The Indian telecom regulator TRAI, in its latest directive on SMS based media services, has expanded the categories included as ‘transactional messages’ and exempted them from the 100 SMS limit; two key changes:

1. Transactional message sending entities are allowed to send Transactional messages without registering as telemarketer with TRAI, though they will have to enter into a standard agreement with their Access providers for obtaining any telecom resources and has exempted the transactional message sending entities from the limit of 100 SMS per day per SIM.
2. The following categories are being treated as transactional messages:
(i) information sent by e-commerce agencies in response to ecommerce transactions made by their customers;
(ii) information sent by a company or a firm or depository participant registered with Securities and Exchange Board of India (SEBI) or Insurance Regulatory Development Authority (IRDA) or Association of Mutual Funds in India (AMFI) or National Commodity & Derivative Exchange Ltd. (NCDEX) or Multi Commodity Exchange of India Ltd. (MCX) to its clients pertaining to the account of the client;
(iii) information sent by a registered company to its employees or agents or to its customers pertaining to services or goods to be delivered to such customers;

A couple of things to note:
1. E-commerce: The information that e-commerce companies can send can only be related to transactions made by the customers and cannot be promotional in nature.
2. Brokerages: the information that can be sent by brokerages, insurance agencies, mutual funds etc is loosely defined.
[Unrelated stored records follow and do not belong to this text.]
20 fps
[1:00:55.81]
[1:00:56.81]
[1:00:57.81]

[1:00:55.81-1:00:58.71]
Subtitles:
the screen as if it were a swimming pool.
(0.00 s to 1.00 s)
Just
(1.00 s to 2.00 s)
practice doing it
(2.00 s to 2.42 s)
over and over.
It may pertain to the account of the client, but promotional messages like asking an existing client who has life insurance to also get an additional policy related to travel or health at a special rate may be seen as ‘pertaining to the account of the client’. This may leave the door open to one of the categories that spams most – insurance – making the policy redundant.
3. Everyone can send? The third category that is being treated as transactional is even more vague. These companies will have to be registered as telemarketers. But the definition of the messages that these companies can send is very broad, and vague enough to be exploited, saying that these are messages pertaining to goods and services delivered to such customers. Now what if the message itself is the service – if it is a publishing house that is sending content as a service? How does one define a customer, and how can a company validate whether someone is a customer or not? The TRAI’s SMS guidelines do not define the phrase ‘customer’. To take an example of something that happened to me – of I go to the Hard Rock Cafe in Mumbai and give my number for booking a table – am I a customer for life? A message being delivered to me regarding a band playing a gig at HRC is a message related to a service being delivered to a customer. To me, sitting in Delhi, that is Spam.
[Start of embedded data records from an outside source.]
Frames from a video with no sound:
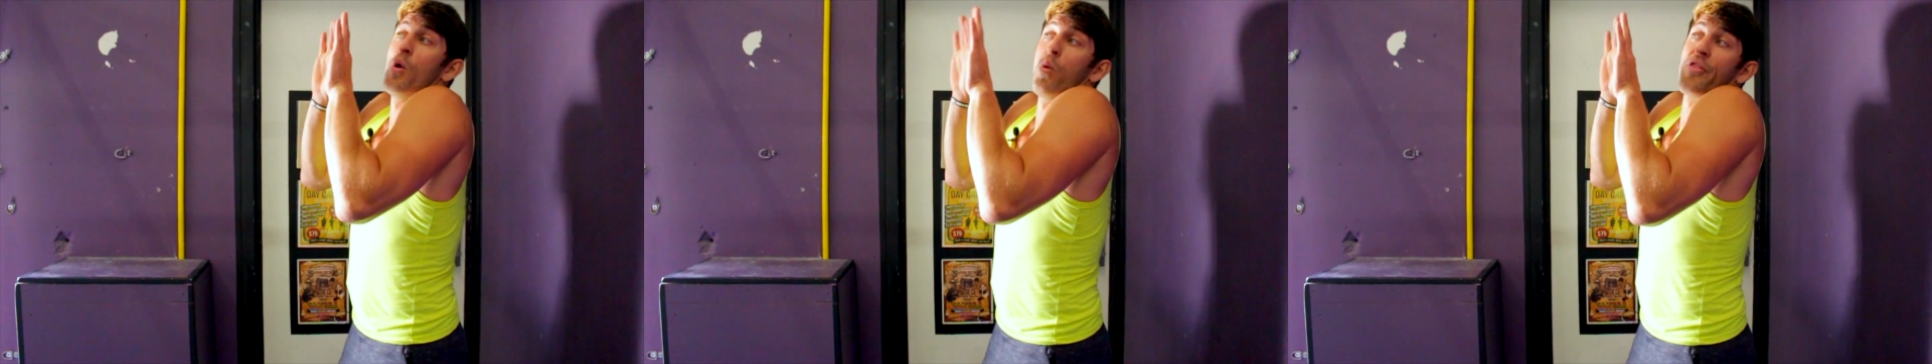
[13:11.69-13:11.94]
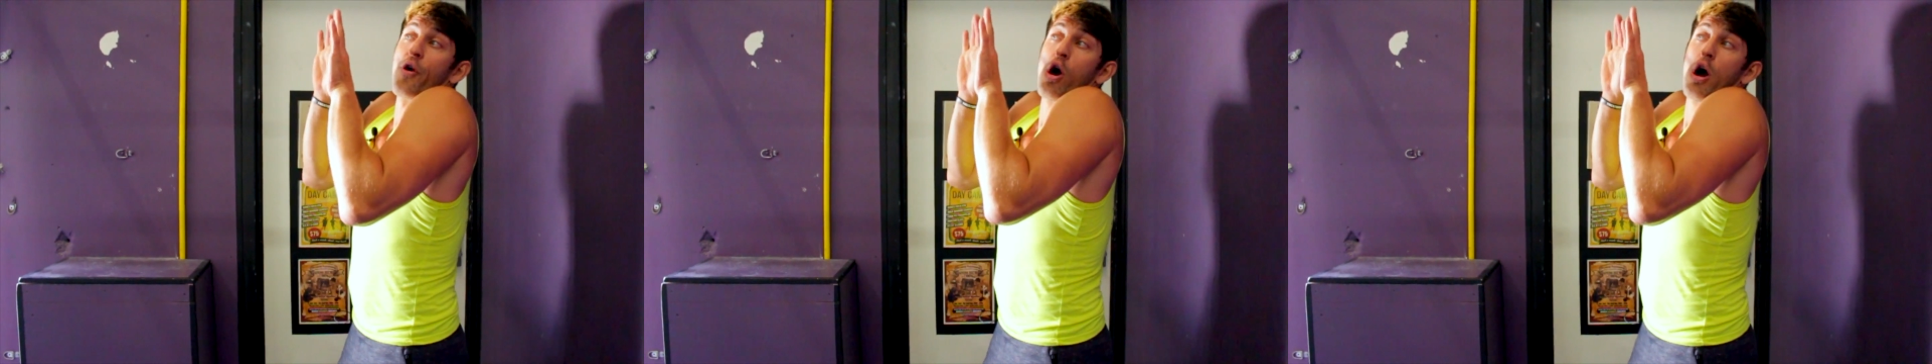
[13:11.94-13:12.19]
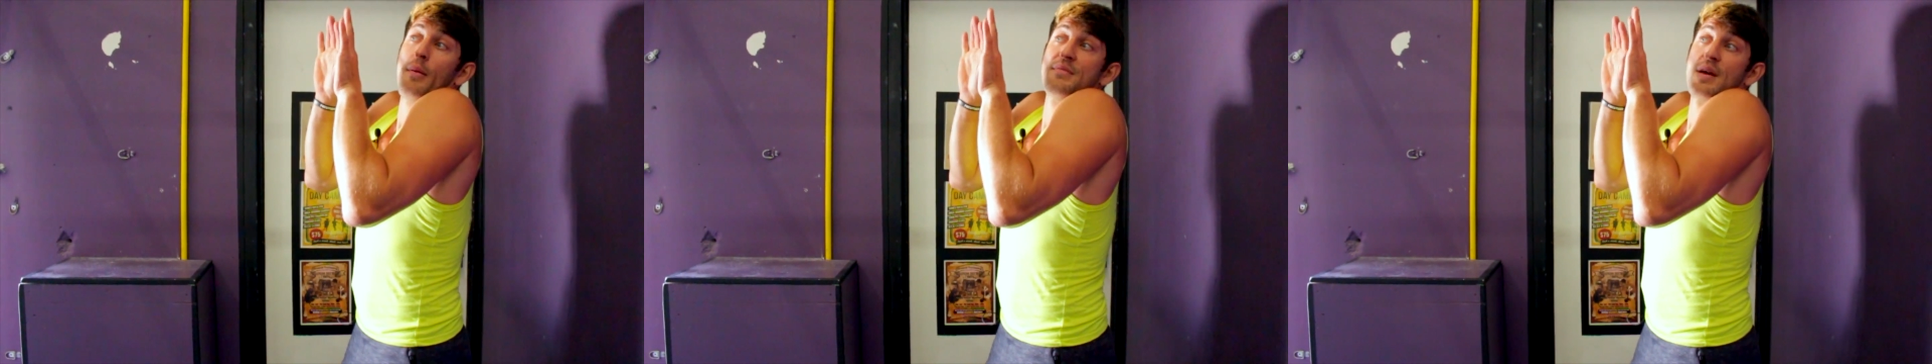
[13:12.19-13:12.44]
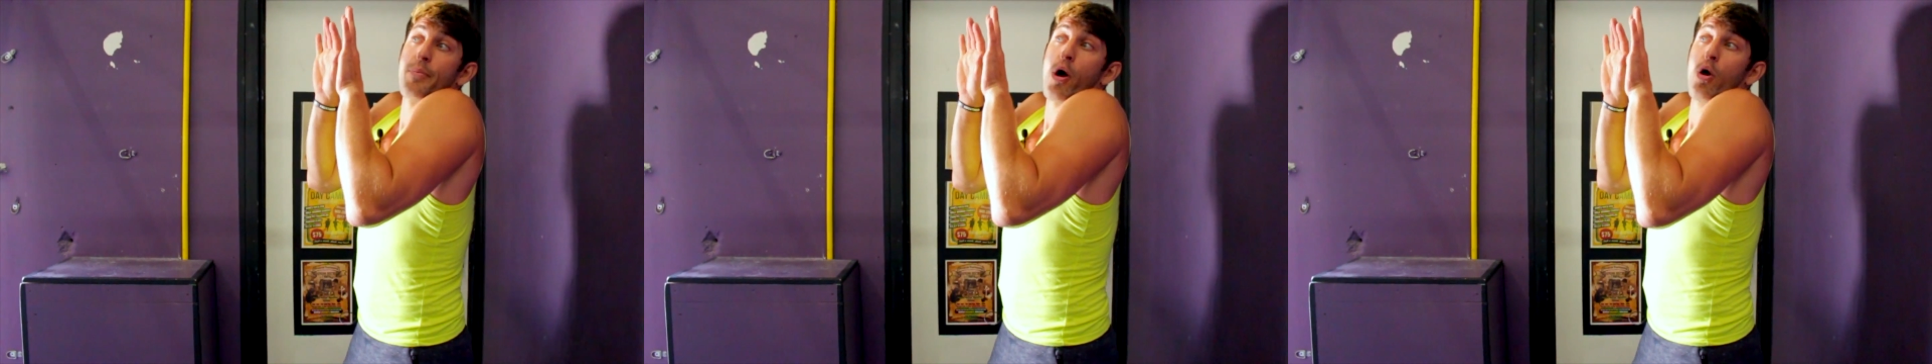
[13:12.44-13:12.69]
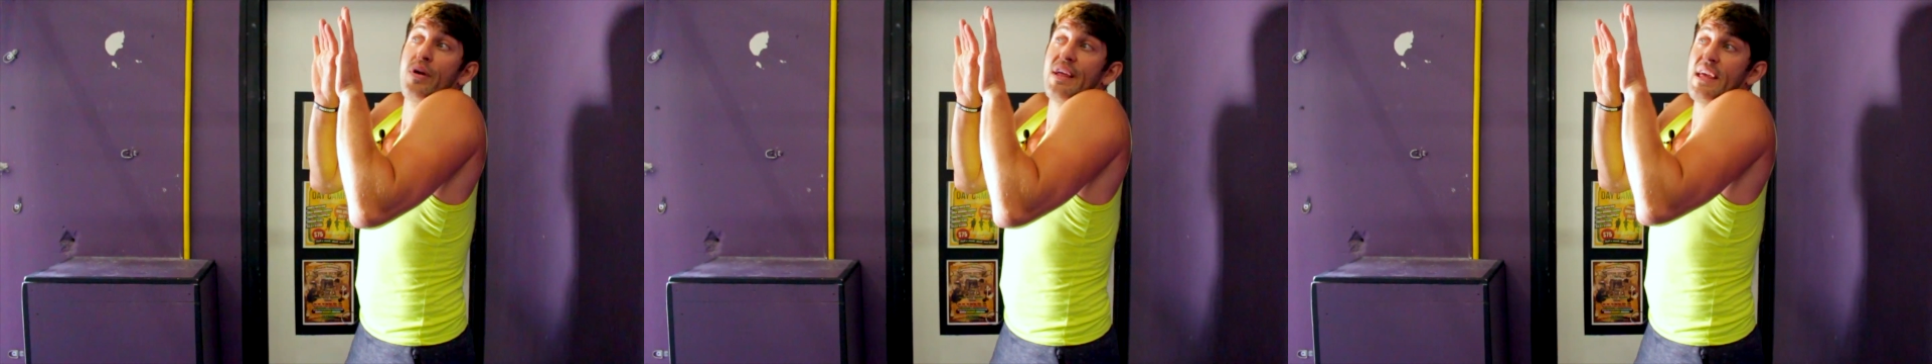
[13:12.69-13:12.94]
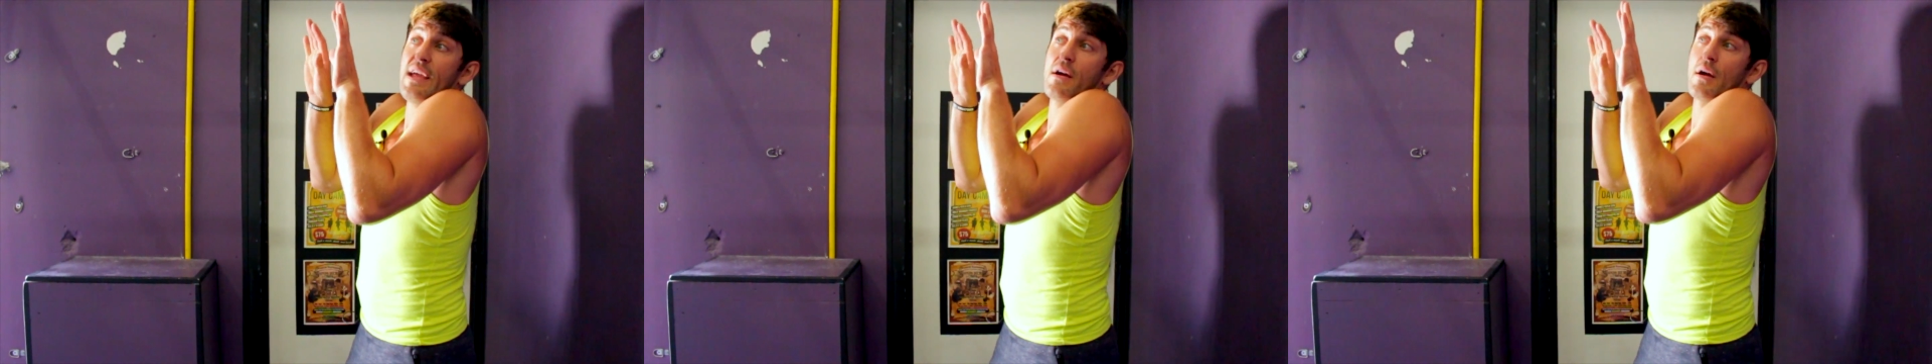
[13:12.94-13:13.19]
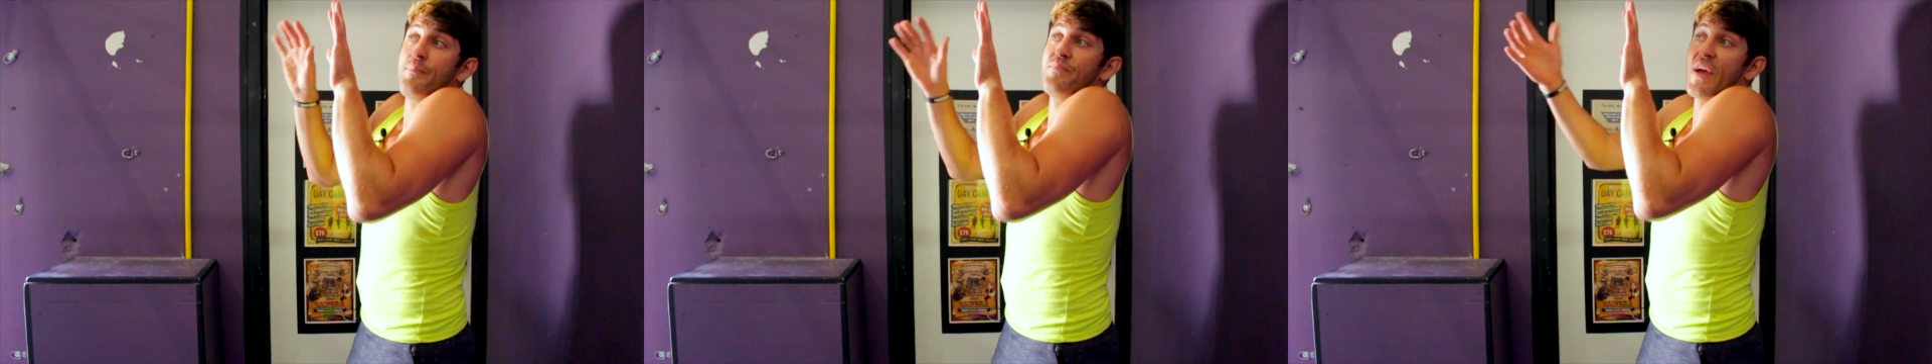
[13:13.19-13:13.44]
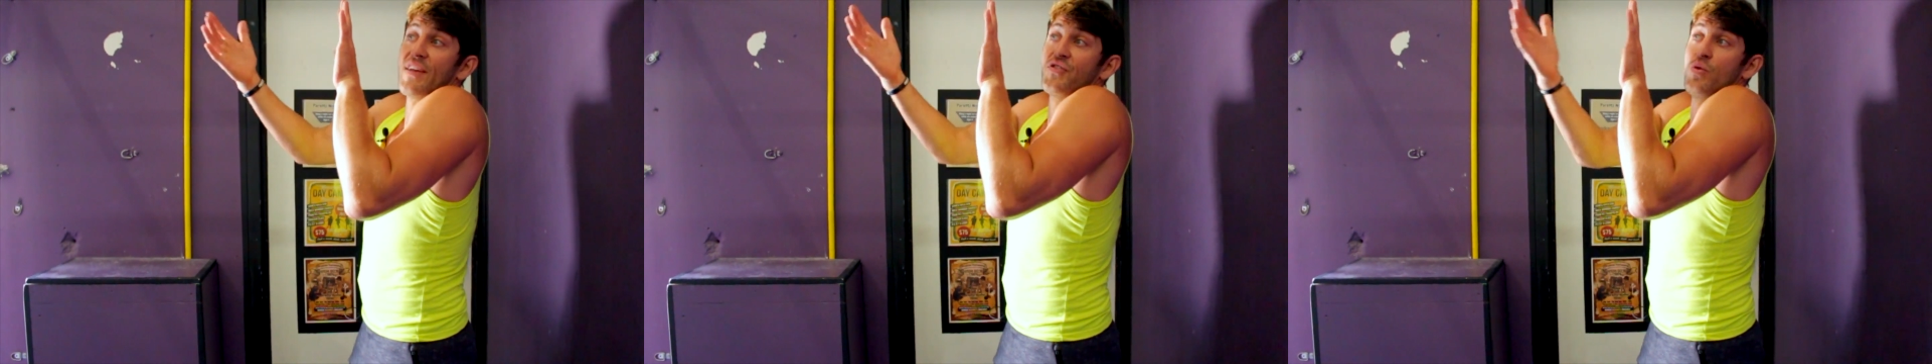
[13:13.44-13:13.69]
with our arms up already here,
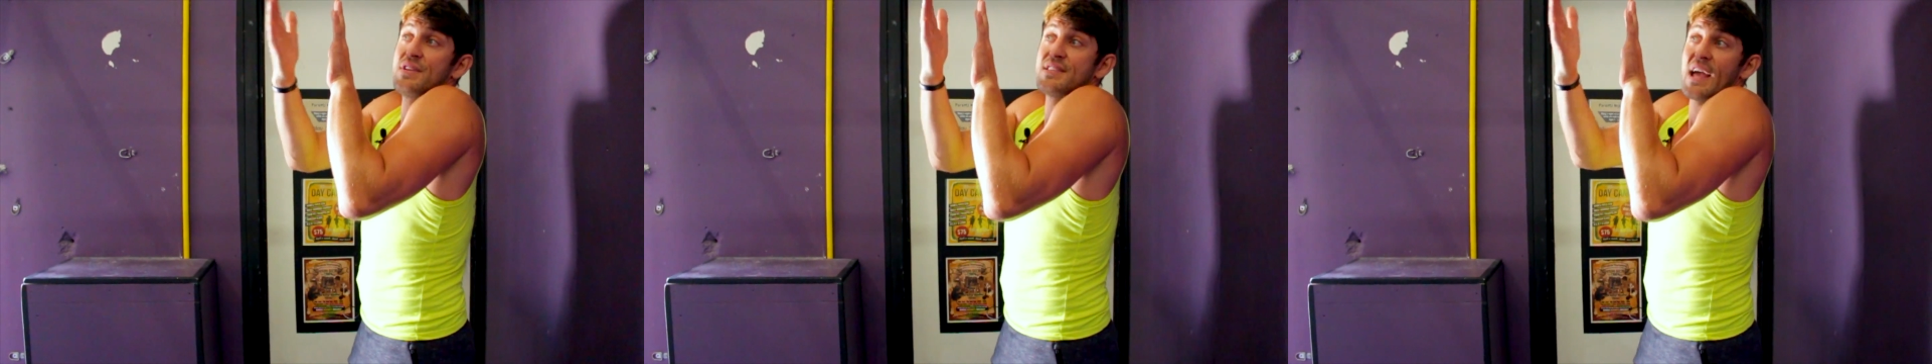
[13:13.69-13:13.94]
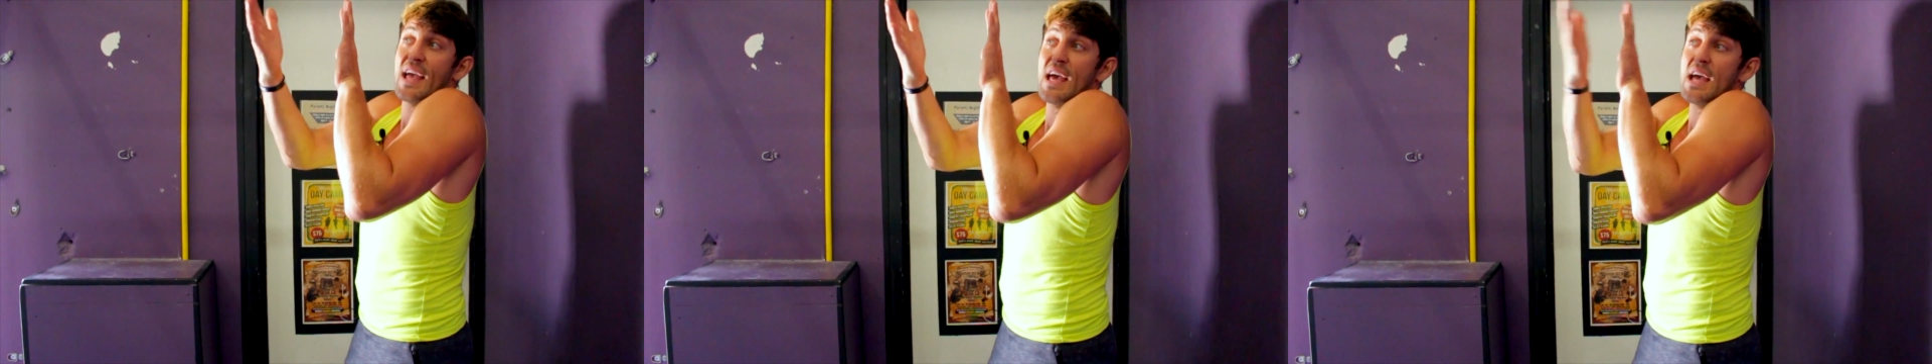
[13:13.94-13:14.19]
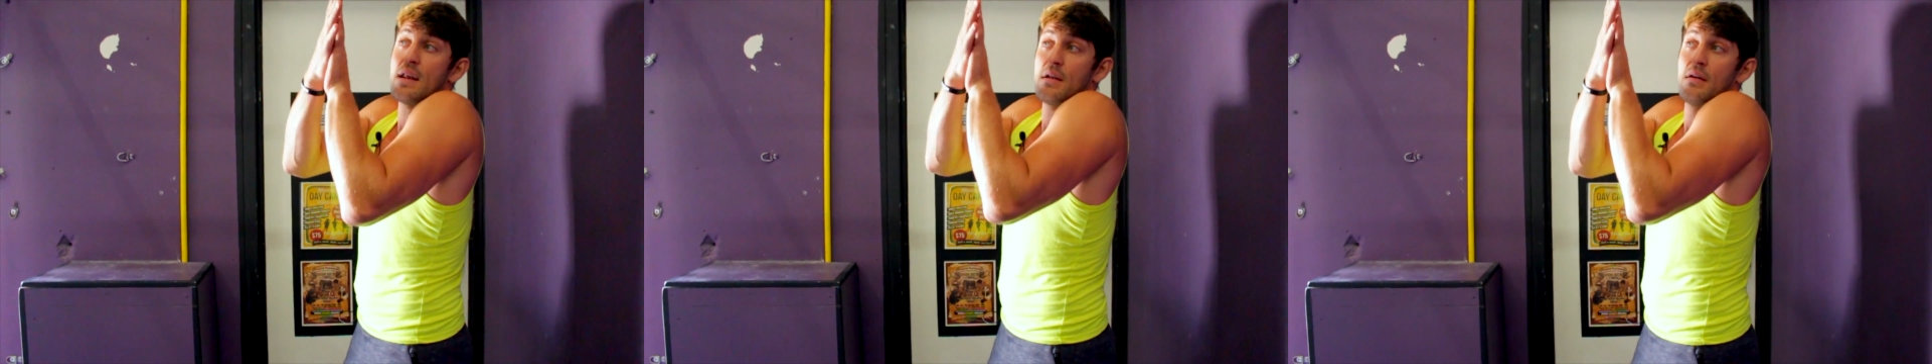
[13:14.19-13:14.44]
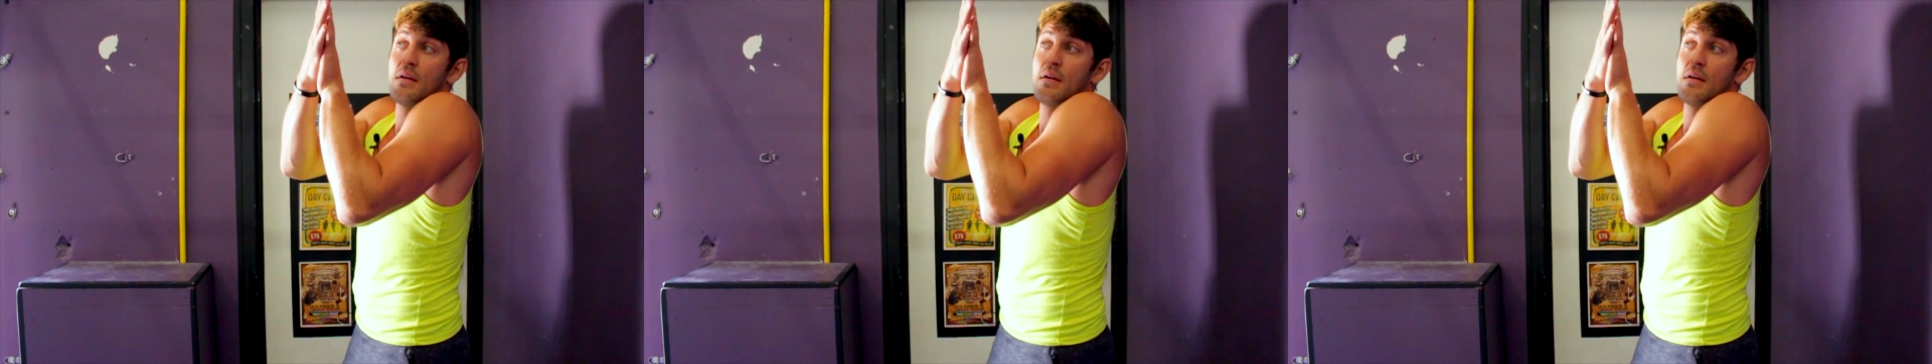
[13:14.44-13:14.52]
as soon as they hit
I know the title of this post mentions “License Raj“, and there is no license being issued for telemarketers, but in essence, it is similar. How do you “regulate” a wild, free-for-all situation that typified the SMS Spam ecosystem? You first shut almost everyone out, then enable registration, and bit by bit, expand the mandate to let every body back in. Look at what is being done with the white-listing process. This time, because of “registration” (which is not very different from licensing, mind you), you only allow a certain set of people in, and they’re in your control because of the punitive provisions that go along with it. And the policies are vague enough for them to interpret how they want.
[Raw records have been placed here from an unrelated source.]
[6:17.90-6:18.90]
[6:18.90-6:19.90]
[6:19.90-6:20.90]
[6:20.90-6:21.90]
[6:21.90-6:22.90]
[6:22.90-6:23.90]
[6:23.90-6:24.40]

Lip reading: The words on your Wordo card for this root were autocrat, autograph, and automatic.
Also, I wanted to reiterate that we not supporting the free-for-all SMS Spam situation that existed before, but the way the TRAI is approaching the SMS Spam process is regressive (excessive regulation).

Update: We had mentioned that the TRAI hadn’t had a consultation for this regulation, and Kesava Reddy then pointed us towards a consultation paper from the TRAI. Our apologies for the error: we stand corrected. Thanks for pointing it out Kesava. This post has been edited to remove the error.